LinuxLists.cc - [PATCH v1] gpu: host1x: Cancel only job that actually got stuck

2018-08-05 17:03:45

Subject: [PATCH v1] gpu: host1x: Cancel only job that actually got stuck

Host1x doesn't have information about jobs inter-dependency, that is
something that will become available once host1x will get a proper
jobs scheduler implementation.
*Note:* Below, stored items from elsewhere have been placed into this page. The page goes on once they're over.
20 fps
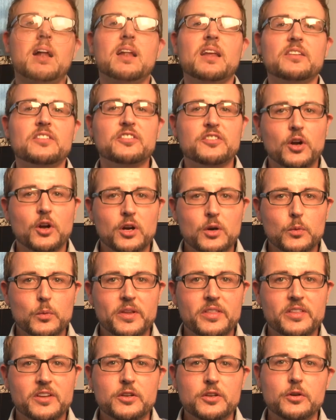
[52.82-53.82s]
Let's start
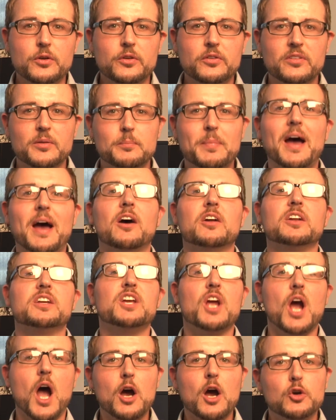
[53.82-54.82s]
with the news about
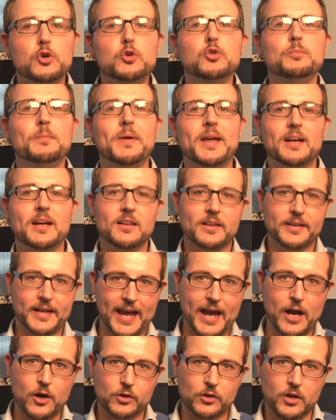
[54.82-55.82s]
Yahoo Mail
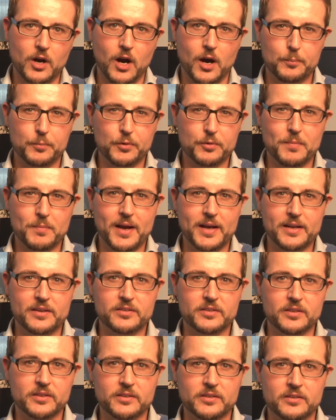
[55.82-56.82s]
account
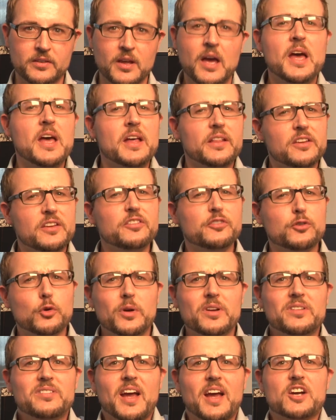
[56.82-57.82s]
compromises. This
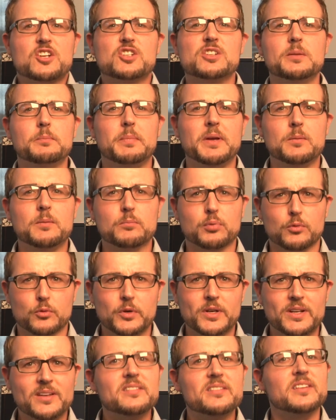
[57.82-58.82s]
story has actually been
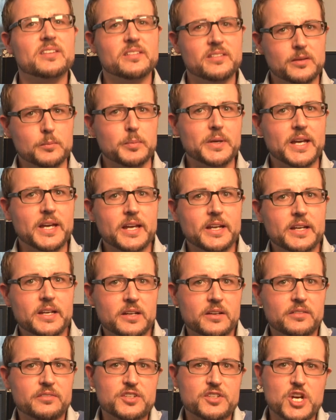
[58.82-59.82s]
brewing since the
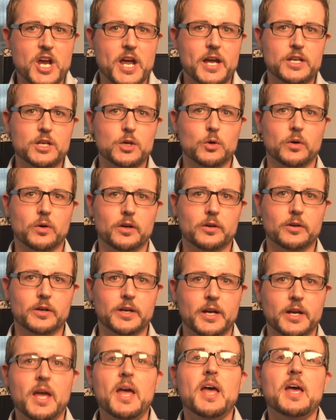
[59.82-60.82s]
beginning of
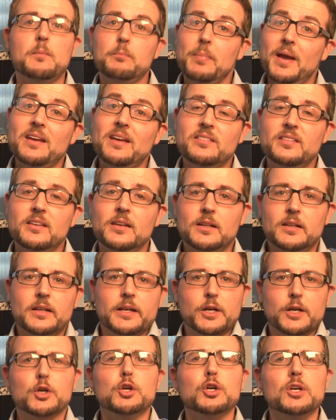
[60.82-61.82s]
January.
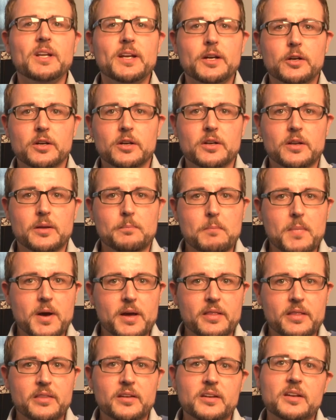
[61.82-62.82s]
Basically, earlier in the
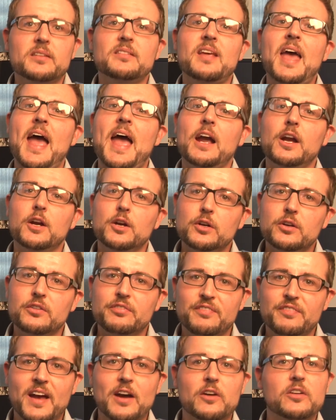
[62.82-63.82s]
month, an attacker
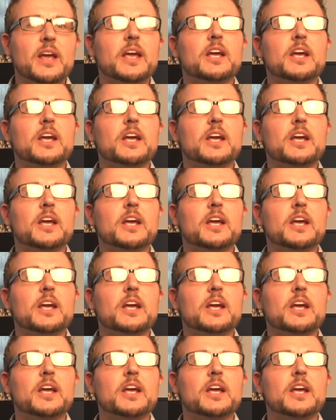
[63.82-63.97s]
found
Currently a hang job causes other unrelated
jobs to be canceled, that is a relic from downstream driver which is
irrelevant to upstream. Let's cancel only the hanging job and not to touch
other jobs in queue.

Signed-off-by: Dmitry Osipenko <[email protected]>
---
drivers/gpu/host1x/cdma.c | 30 ++++++------------------------
1 file changed, 6 insertions(+), 24 deletions(-)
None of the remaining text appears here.